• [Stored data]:

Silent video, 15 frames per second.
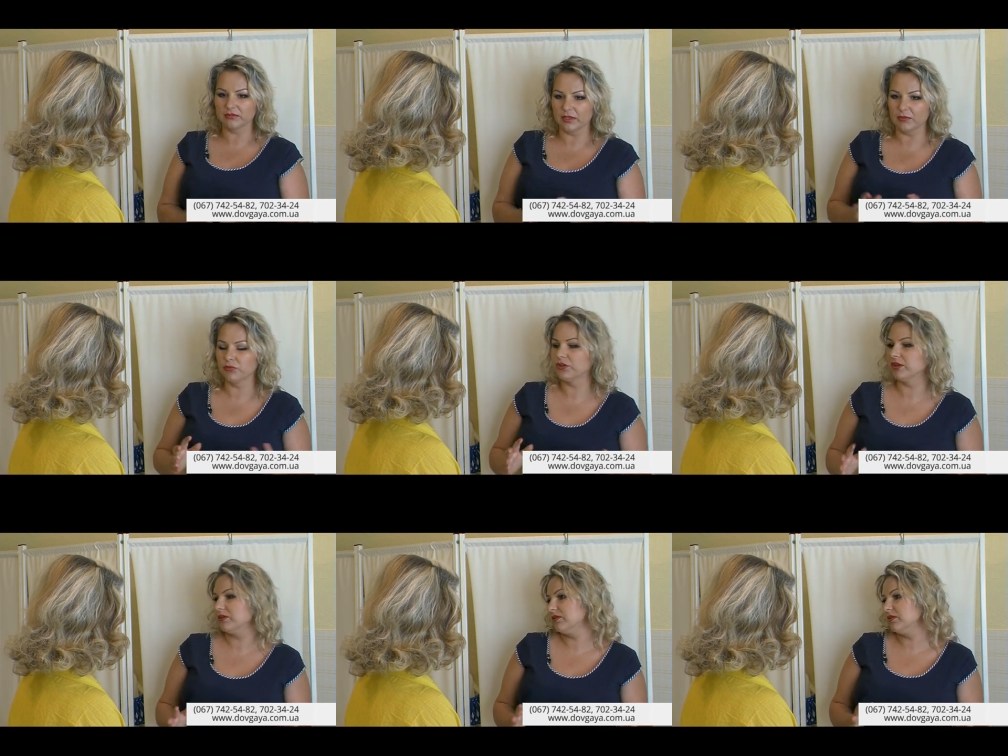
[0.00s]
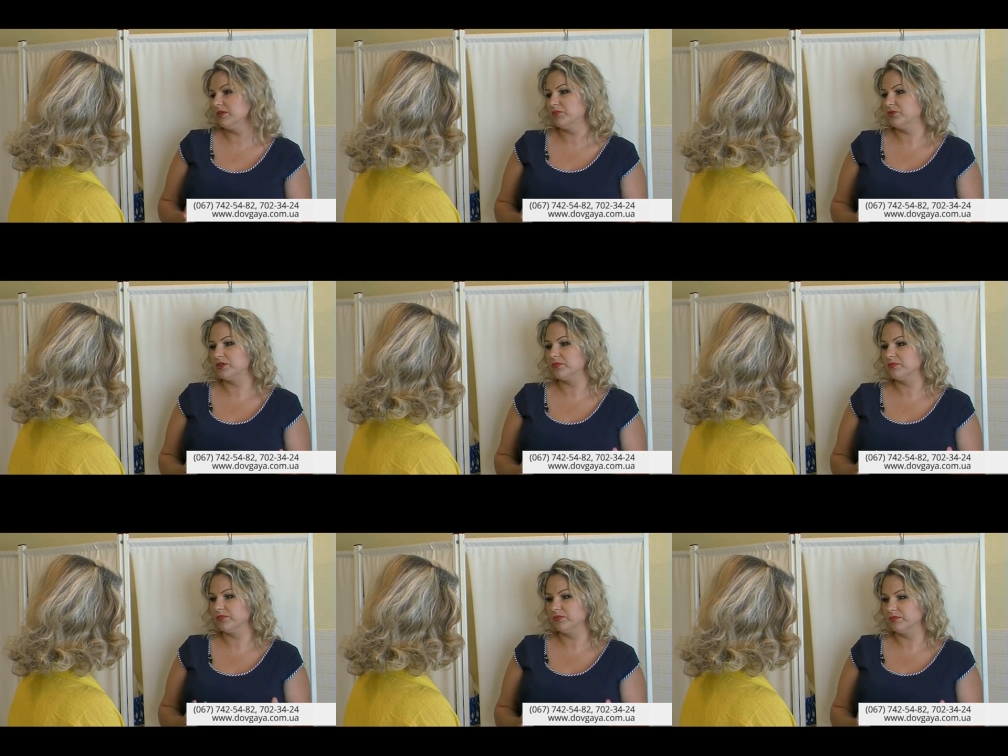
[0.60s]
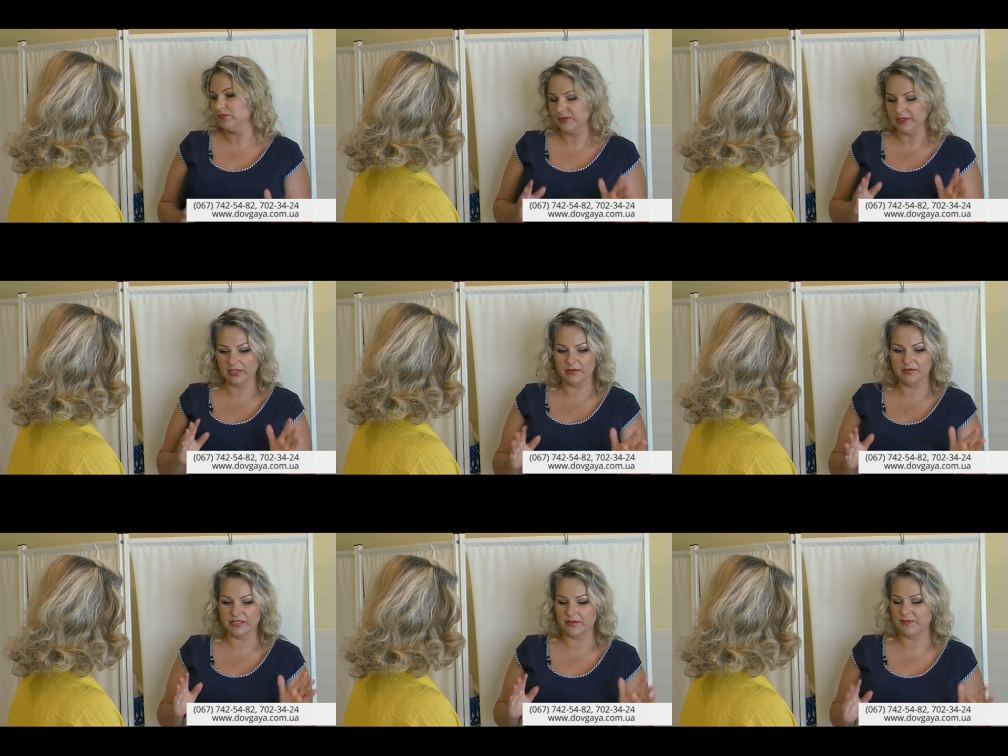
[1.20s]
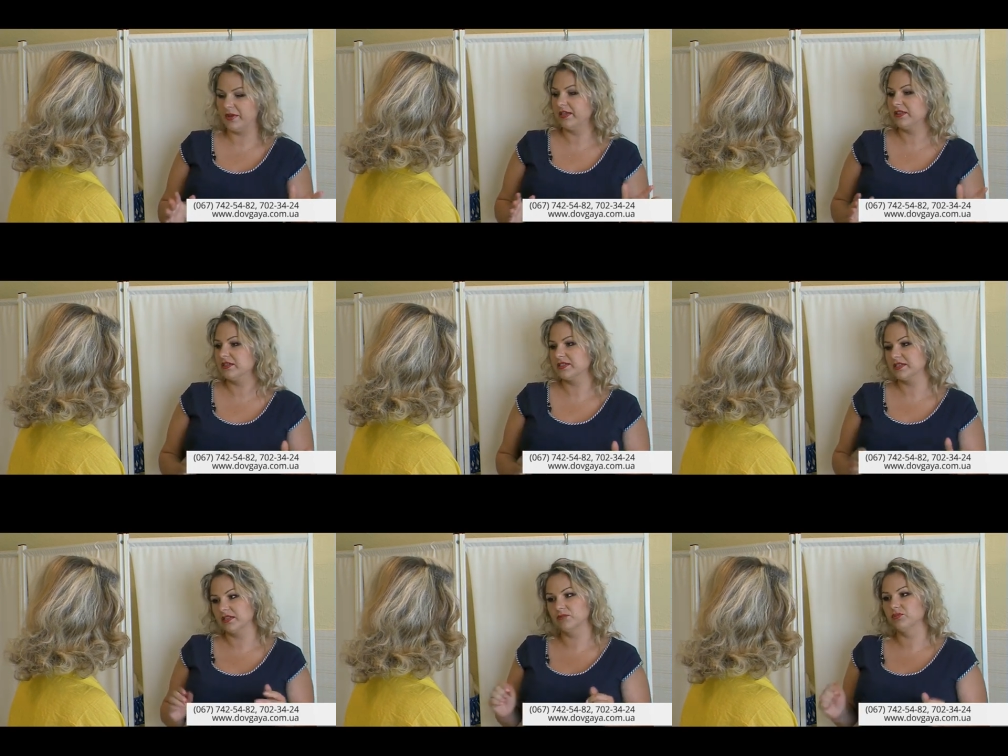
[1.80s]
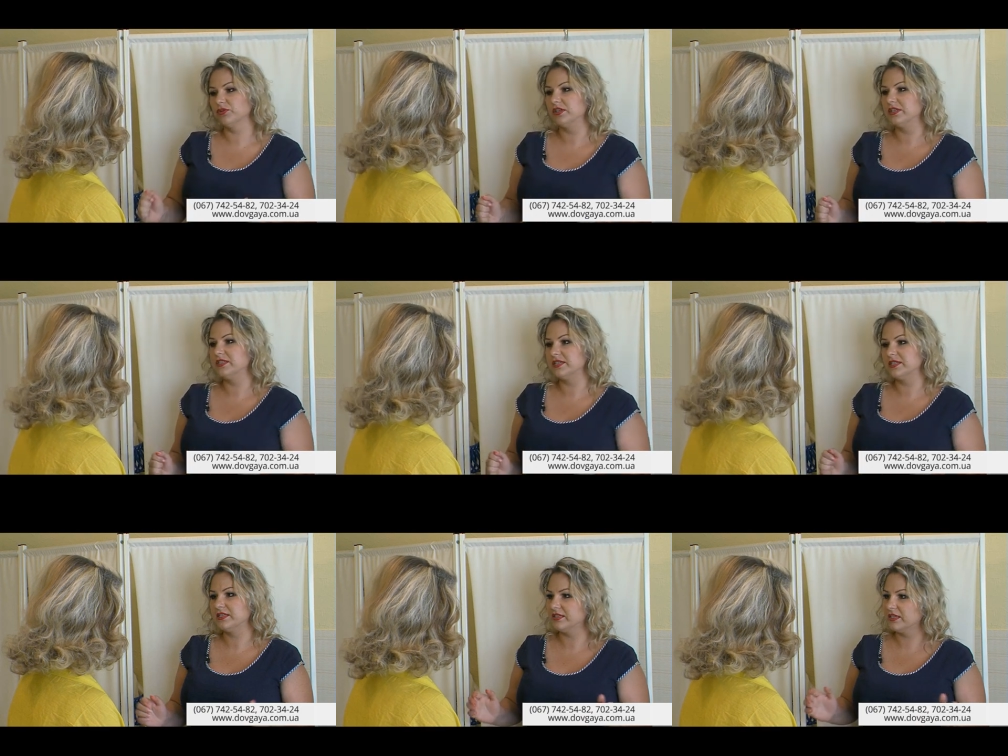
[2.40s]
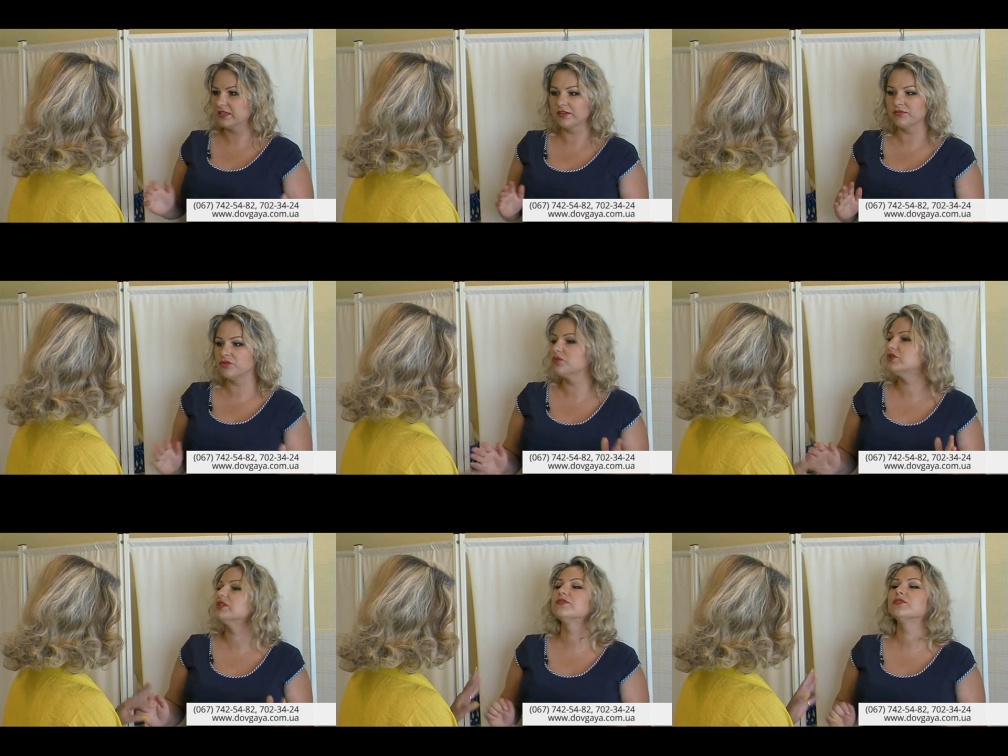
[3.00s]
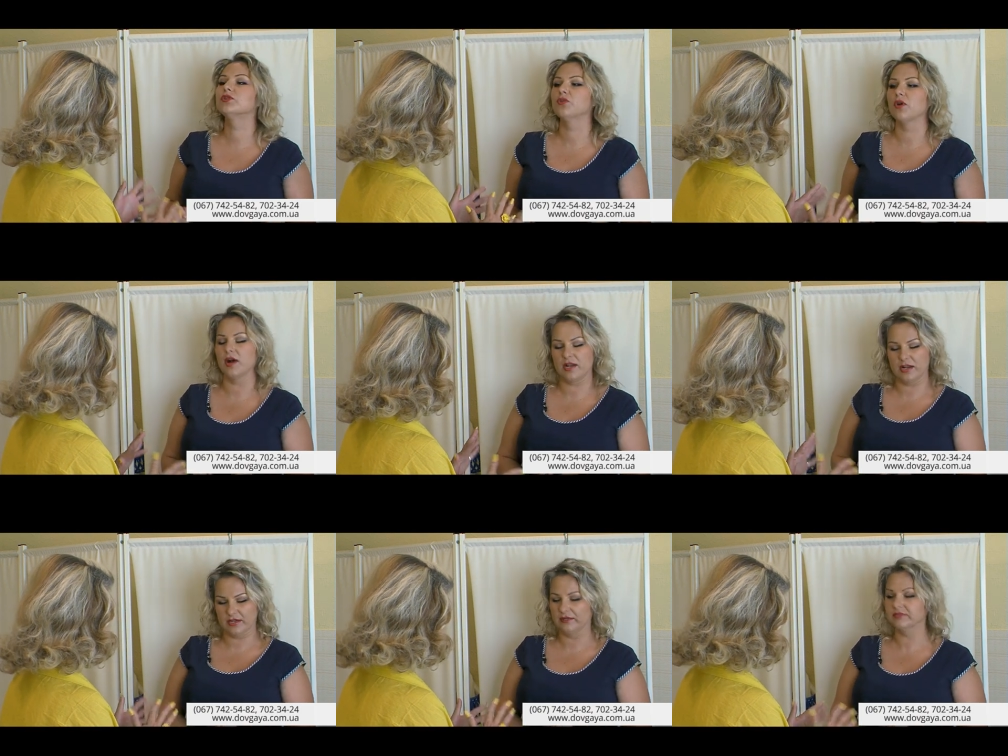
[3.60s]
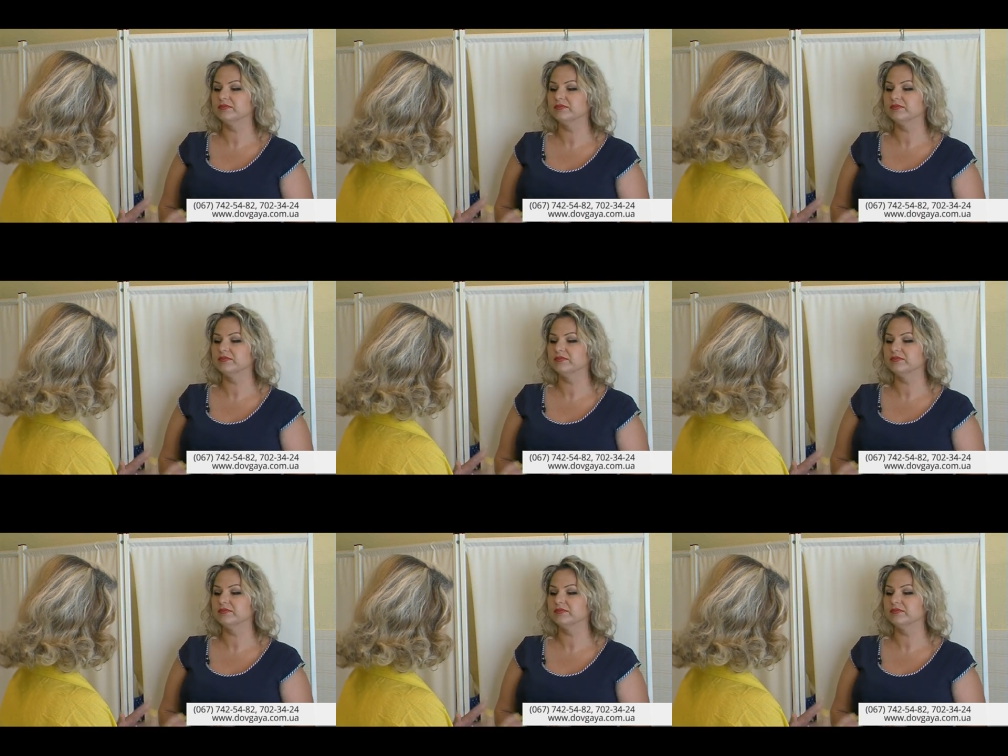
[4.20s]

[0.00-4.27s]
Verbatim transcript: Кому-то, допустим, понадобится 5 раз, кому-то 10. Это все, все индивидуально.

• [Task brief]:
Any picture among the entries must be skipped; copy all else exactly.

• [Exercise solution]:
Silent video, 15 frames per second.
[0.00s]
[0.60s]
[1.20s]
[1.80s]
[2.40s]
[3.00s]
[3.60s]
[4.20s]

[0.00-4.27s]
Verbatim transcript: Кому-то, допустим, понадобится 5 раз, кому-то 10. Это все, все индивидуально.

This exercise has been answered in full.